The measure here is that we must not think to keep the law apart from Christ. We must receive Christ, who is the light and life. And in Him alone, by His Spirit, do we walk in true holiness. Again, Christ does not deliver us to some partial morality. He delivers us to a whole and complete holiness. One that encompasses what is holy and good in all things. A holiness that accounts for every part of the human life. Therefore this is also what is expected of us. “...Who gave himself for our sins to deliver us from the present evil age, according to the will of our God and Father..." (Gal 1:4) “...Even as he chose us in him before the foundation of the world, that we should be holy and blameless before him.” (Eph 1:4) “Do we then overthrow the law by this faith? By no means! On the contrary, we uphold the law.” (Rom 3:31)


So we, who would seek to throw the law of God behind our backs in the name of some “freedom in grace”, need to ask ourselves this—are the partial commands that Christ brings, separated from the rest of God’s Word, truly enough to produce a whole and complete holiness? The trouble for many people is that they think so. They think they can take the specific commands of Christ, sever it from the rest of God’s Word and live just by these. These people fail to understand that the work the Spirit of Christ does within us guides us in the whole of God’s Word. We need the whole Bible to be a whole Christian—not to enter into salvation, but to worship God rightly. These people are not convinced of Christ; they are convinced of themselves and their own morality, thinking it is enough. So the question to such people is not really if they think this oversimplified morality is enough, but if it actually is. Such people fail to understand that the Father and Son are one (John 10:30), and that Christ came “according to the will of our God and Father.” (Gal 1:4) As the law does not have life without Christ, so the light of Christ has no definition or containment without the body of the whole of God’s Word. The law defines the light, and shows where holiness is and where it is not. Christ is the life in the body yet the Word of God is the body!

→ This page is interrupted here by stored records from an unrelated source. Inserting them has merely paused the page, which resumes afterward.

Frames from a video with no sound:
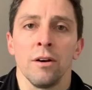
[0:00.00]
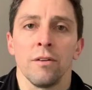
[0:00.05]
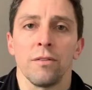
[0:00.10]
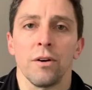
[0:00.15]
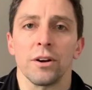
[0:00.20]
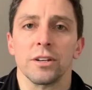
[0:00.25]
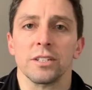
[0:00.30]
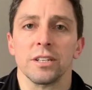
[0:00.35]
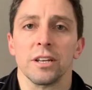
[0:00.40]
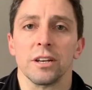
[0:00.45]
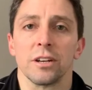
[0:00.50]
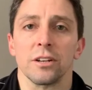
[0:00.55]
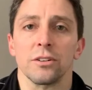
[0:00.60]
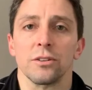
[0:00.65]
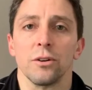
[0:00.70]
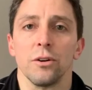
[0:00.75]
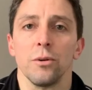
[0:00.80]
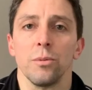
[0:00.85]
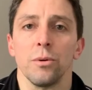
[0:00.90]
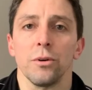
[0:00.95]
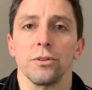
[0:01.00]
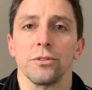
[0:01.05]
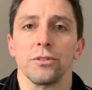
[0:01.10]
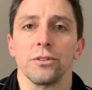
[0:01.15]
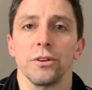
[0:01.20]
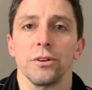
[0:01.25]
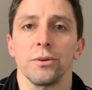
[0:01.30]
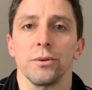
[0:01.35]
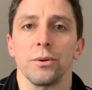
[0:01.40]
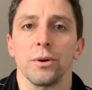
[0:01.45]
focusing on controllables,
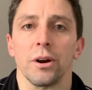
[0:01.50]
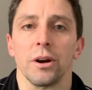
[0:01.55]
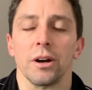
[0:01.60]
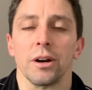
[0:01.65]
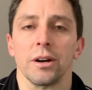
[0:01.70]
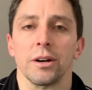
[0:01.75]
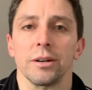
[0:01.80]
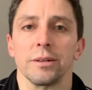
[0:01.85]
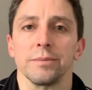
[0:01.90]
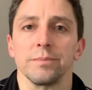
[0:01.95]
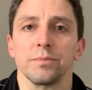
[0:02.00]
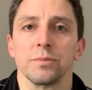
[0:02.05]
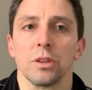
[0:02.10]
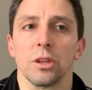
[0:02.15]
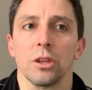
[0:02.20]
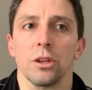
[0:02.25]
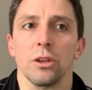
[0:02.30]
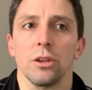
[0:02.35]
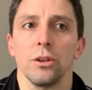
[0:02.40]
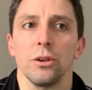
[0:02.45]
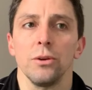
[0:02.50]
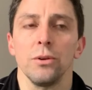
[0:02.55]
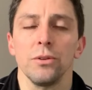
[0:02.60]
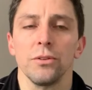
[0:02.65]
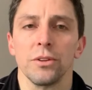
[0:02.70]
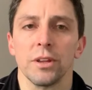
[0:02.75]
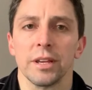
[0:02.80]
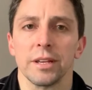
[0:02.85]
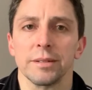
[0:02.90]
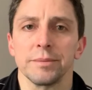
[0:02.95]
you are
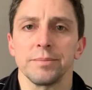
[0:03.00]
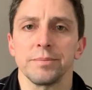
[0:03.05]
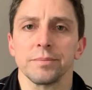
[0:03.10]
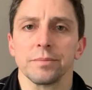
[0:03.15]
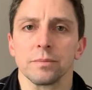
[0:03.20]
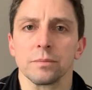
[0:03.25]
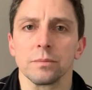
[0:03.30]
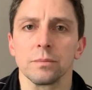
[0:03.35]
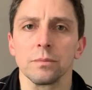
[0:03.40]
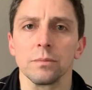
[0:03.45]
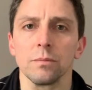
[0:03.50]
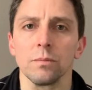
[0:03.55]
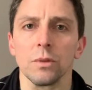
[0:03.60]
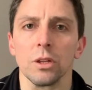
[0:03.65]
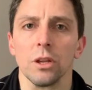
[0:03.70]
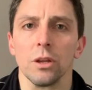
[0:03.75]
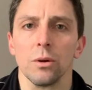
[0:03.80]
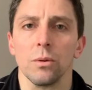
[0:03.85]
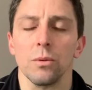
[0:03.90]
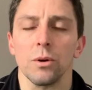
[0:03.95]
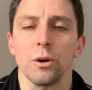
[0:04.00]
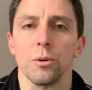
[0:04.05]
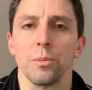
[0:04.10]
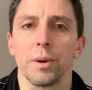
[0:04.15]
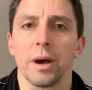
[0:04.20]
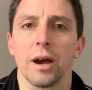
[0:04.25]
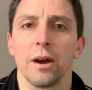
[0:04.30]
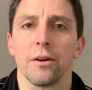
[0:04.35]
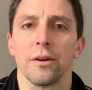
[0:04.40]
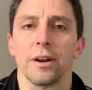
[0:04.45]
using
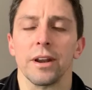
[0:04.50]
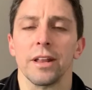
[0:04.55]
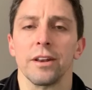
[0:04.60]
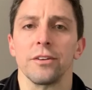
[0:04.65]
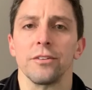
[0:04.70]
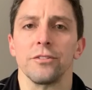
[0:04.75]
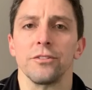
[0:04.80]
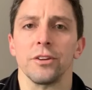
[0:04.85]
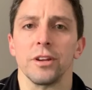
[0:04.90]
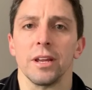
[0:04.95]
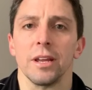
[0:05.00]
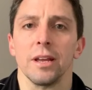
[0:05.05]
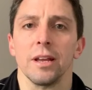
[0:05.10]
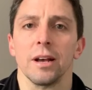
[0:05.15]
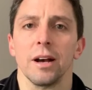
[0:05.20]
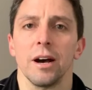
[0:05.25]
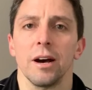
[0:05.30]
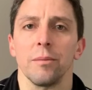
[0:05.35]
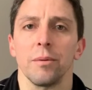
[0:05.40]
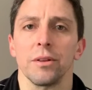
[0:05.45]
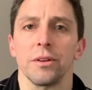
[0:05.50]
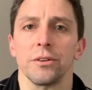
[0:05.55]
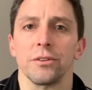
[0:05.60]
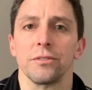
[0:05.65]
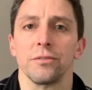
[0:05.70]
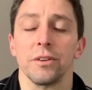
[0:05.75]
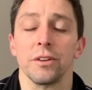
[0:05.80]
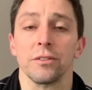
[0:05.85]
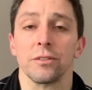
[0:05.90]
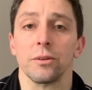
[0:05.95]
willpower and energy, whether it's
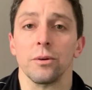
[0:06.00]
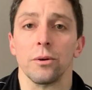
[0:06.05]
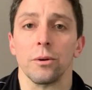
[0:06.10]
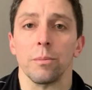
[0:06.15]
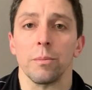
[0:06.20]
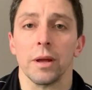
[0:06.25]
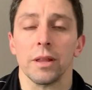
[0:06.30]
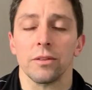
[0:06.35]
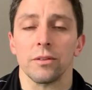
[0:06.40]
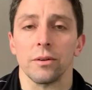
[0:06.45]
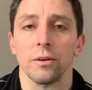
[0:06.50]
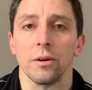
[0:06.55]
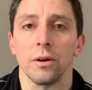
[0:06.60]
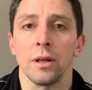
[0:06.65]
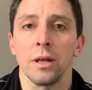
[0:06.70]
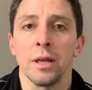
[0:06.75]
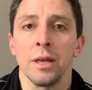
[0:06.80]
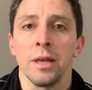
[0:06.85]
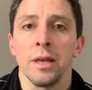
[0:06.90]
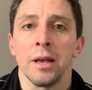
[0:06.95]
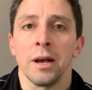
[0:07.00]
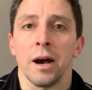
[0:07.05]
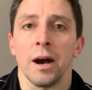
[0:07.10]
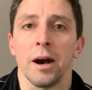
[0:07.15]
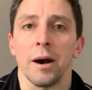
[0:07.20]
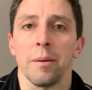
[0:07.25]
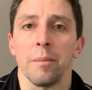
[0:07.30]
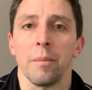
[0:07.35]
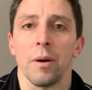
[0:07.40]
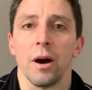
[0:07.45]
physical or mental,
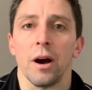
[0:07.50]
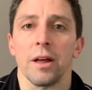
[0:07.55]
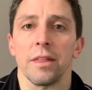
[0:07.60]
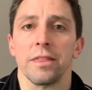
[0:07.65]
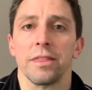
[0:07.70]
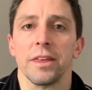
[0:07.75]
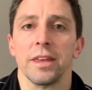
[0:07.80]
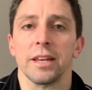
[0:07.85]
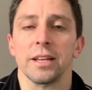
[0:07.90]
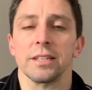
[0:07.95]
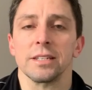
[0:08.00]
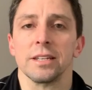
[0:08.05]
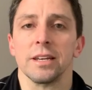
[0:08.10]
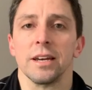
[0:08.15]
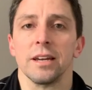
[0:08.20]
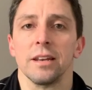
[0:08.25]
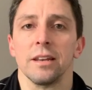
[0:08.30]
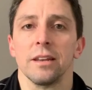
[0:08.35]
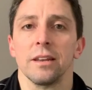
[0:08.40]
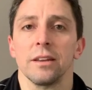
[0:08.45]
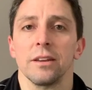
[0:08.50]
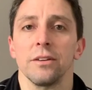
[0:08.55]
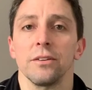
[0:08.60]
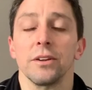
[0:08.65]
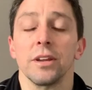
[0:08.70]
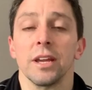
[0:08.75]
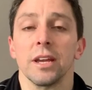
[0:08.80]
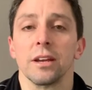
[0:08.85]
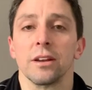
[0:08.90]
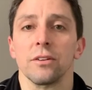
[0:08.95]
on things that you
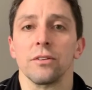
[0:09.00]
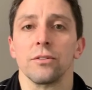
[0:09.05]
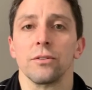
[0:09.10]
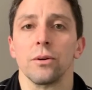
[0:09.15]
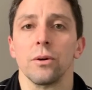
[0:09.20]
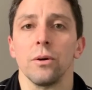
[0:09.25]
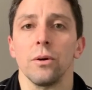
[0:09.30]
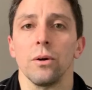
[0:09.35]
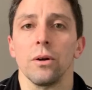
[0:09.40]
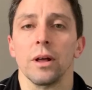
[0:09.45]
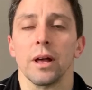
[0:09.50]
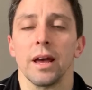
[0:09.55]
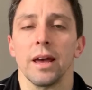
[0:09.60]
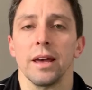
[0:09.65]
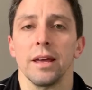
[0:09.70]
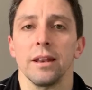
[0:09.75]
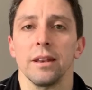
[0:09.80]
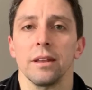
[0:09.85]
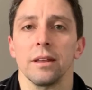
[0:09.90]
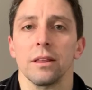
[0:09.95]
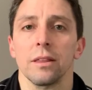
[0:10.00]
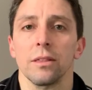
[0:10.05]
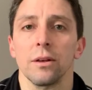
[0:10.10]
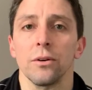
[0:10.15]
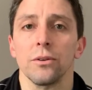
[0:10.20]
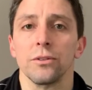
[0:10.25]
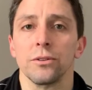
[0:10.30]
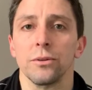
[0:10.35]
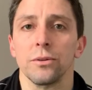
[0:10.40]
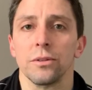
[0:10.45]
can't control. And
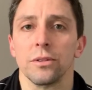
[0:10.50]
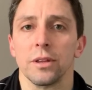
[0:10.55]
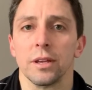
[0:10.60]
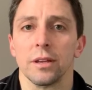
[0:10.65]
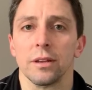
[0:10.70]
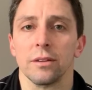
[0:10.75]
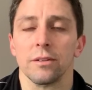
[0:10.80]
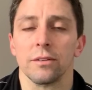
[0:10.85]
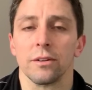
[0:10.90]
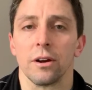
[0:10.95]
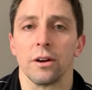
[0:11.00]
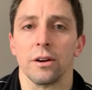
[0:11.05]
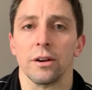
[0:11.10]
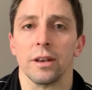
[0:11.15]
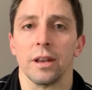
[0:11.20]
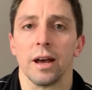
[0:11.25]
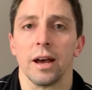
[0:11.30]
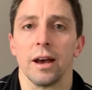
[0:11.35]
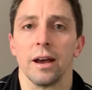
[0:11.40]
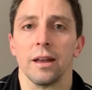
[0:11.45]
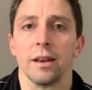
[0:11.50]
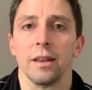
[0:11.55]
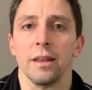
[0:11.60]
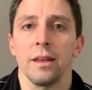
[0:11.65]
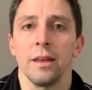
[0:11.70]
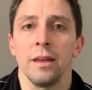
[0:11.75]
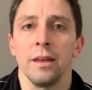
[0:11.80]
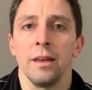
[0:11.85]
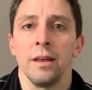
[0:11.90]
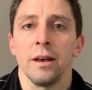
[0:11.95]
those two things are not
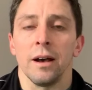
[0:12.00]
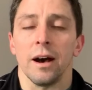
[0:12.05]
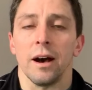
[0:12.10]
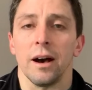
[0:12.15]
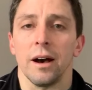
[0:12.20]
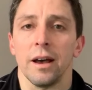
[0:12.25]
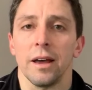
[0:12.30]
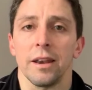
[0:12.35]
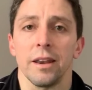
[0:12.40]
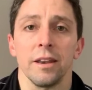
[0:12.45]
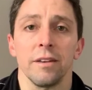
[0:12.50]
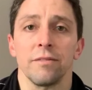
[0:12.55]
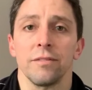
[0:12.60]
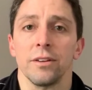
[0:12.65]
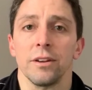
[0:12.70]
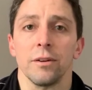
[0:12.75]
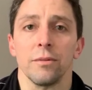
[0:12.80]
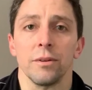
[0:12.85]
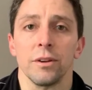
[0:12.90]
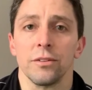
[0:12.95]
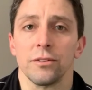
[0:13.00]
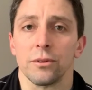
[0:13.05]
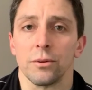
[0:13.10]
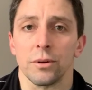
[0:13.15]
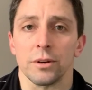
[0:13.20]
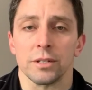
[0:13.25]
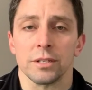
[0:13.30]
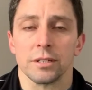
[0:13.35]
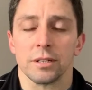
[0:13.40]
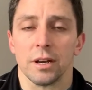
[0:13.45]
an infinite
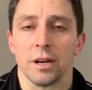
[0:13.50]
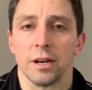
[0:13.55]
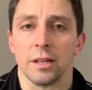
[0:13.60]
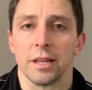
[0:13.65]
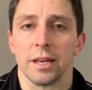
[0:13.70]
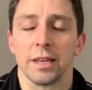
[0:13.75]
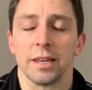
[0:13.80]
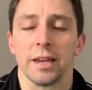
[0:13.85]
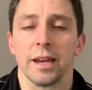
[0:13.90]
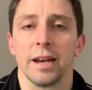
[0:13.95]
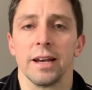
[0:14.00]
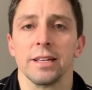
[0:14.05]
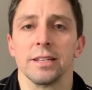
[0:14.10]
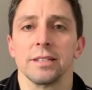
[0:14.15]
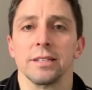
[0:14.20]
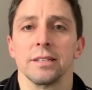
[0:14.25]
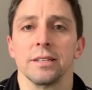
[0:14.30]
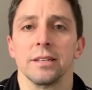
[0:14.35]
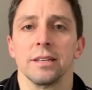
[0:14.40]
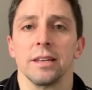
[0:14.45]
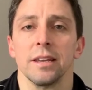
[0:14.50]
resource. Like gas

Now the law does not bind us, keeping us under chains of elementary ways (Gal 4:3, 9) yet the Word of God certainly does dictate all things to us and we are never free from its bounds. To confuse the elementary law with God's Word is a terrible error. Let us remember that as Christ is not separate from the law, the law is not separate from Christ—in Whom the Word became flesh (John 1:14).


Christ is the fulfillment of the law, as life does not destroy the body but gives true function, possession, and power to it, bringing about the true fulfillment of God’s work by His Word. The Old Testament and New Testament are one, together being the authority and binding Word of God. “Therefore what God has joined together, let no one separate.” (Mark 10:9) We may struggle to understand how both come together, but we wander into great sin and even apostasy if we are not very careful to watch that we remain faithful to the whole of God’s Word and the name of Jesus Christ. If we press on in faithfulness to these then we will find there is no contradiction in Christ, the Holy Spirit, and the Word of God, but that both have power to produce true holiness within us. Christ does not mean in His fulfillment of the law that He removes the body, but rather, gives true life and possession of it.